**What to work on**
Below are the records; give again exactly the line with "(399.79 s to 400.79 s)", the line with "(395.79 s to 407.59 s)", and each line that lies between them, and nothing besides.

----- Input material

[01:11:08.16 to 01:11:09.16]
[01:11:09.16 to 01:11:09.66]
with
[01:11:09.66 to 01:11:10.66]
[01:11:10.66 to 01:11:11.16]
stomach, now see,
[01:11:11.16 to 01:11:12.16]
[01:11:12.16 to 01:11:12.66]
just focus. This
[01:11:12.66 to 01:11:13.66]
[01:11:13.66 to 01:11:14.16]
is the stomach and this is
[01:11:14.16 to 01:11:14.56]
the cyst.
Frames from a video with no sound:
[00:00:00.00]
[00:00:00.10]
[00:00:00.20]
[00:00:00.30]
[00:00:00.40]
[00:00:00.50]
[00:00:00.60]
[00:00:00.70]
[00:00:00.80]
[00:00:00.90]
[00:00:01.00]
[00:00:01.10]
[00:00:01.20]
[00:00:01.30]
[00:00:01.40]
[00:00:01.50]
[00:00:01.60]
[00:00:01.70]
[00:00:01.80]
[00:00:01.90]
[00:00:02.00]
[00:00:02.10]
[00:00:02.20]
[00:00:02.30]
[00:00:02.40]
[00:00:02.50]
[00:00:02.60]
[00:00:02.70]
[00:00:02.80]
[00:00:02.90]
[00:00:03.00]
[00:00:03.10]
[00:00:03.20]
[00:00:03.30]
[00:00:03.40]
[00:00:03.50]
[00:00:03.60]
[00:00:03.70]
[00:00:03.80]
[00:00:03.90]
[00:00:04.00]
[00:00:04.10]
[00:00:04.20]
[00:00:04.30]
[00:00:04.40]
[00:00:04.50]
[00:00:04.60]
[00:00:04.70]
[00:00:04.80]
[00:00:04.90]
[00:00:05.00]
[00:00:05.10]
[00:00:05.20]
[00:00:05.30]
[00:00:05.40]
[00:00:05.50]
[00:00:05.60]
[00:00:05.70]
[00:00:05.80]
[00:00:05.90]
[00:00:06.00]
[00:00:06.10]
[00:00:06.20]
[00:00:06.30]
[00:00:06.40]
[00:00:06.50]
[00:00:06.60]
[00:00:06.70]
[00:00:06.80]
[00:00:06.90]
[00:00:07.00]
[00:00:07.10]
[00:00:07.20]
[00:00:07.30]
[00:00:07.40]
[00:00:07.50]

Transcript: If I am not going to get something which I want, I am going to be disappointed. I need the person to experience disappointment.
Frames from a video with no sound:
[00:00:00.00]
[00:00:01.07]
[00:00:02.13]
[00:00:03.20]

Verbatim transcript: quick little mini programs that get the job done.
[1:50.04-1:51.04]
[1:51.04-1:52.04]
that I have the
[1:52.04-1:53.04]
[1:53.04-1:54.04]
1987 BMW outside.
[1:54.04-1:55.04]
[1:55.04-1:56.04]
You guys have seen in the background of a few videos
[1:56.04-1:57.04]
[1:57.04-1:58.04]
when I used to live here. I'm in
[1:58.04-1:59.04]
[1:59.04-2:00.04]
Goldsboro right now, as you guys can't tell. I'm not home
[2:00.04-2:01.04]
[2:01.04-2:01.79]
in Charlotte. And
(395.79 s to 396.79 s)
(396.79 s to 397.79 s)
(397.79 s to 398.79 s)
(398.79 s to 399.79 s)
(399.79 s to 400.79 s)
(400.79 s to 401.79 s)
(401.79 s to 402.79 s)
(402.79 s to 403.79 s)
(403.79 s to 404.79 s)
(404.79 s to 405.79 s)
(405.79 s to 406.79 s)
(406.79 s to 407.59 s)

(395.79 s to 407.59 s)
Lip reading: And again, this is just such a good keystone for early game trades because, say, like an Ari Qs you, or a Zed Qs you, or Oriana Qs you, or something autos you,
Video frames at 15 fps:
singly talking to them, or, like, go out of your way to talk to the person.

----------

**Reply**
(399.79 s to 400.79 s)
(400.79 s to 401.79 s)
(401.79 s to 402.79 s)
(402.79 s to 403.79 s)
(403.79 s to 404.79 s)
(404.79 s to 405.79 s)
(405.79 s to 406.79 s)
(406.79 s to 407.59 s)

(395.79 s to 407.59 s)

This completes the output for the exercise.